Among the items that Mary Baker Eddy kept in her study, at Pleasant View and later at Chestnut Hill, was this bust of a child who appears to be thoughtfully contemplating a book. Eddy herself was, by all accounts, a reader at a very young age, and valued books and reading throughout her life. On the quotation page of Miscellaneous Writings 1883-1896, she includes a passage from “Epigram 86” by Ben Jonson that reflects her feelings about books:
When I would know thee…my thought looks
Upon thy well made choice of friends and books;
Then do I love thee, and behold thy ends
In making thy friends books, and thy books friends.
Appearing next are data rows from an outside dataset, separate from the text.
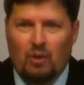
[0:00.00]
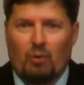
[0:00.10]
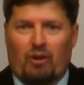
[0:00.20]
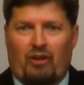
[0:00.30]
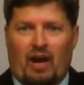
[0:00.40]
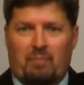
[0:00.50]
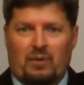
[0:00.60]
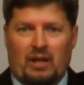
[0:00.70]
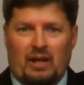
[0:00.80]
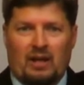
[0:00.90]
whether that
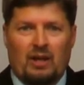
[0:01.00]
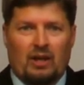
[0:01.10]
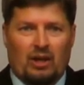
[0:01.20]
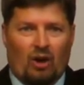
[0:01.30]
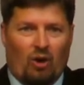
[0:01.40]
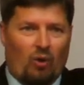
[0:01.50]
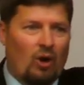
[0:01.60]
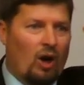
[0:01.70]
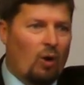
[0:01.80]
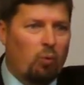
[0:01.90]
be, you know,
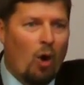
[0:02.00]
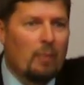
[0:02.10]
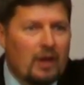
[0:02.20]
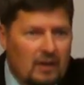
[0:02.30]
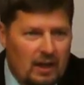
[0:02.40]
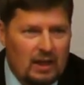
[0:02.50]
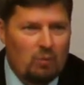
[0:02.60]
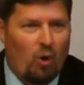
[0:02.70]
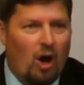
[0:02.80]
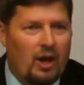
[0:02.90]
a woman that he
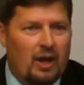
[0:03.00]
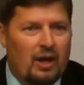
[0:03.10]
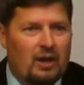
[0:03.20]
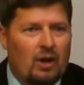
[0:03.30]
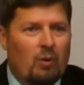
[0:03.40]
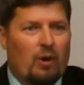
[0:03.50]
wanted,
The marble bust, whose sculptor is unknown, was a Christmas gift to Mary Baker Eddy in 1901 from the children of the Sunday School of the Second Church of Christ, Scientist, in Kansas City, Missouri.
To our beloved Mother
from the
children of the Sunday School
of Second Church of Christ, Scientist
of Kansas City, Mo.
Interestingly, this bust became a presence as she was preparing for the publication of a major revision of her own book, Science and Health with Key to the Scriptures.
Irving Tomlinson, one of Eddy’s secretaries, later wrote that the gift was “…one which touched her deeply….”1
Eddy wrote in the Christian Science Sentinel (January 2, 1902 and later in The First Church of Christ, Scientist, and Miscellany):
To the children who sent me that beautiful statuette in alabaster—a child with finger on her lip reading a book—I write: Fancy yourselves with me, take a peep into my studio, look again at your gift, and you will see the sweetest sculptured face and form conceivable—mounted on its pedestal between my bow windows—and on either side lace and flowers. I have named it, my white student.2
- Irving Tomlinson, 21 December 1902, A12049.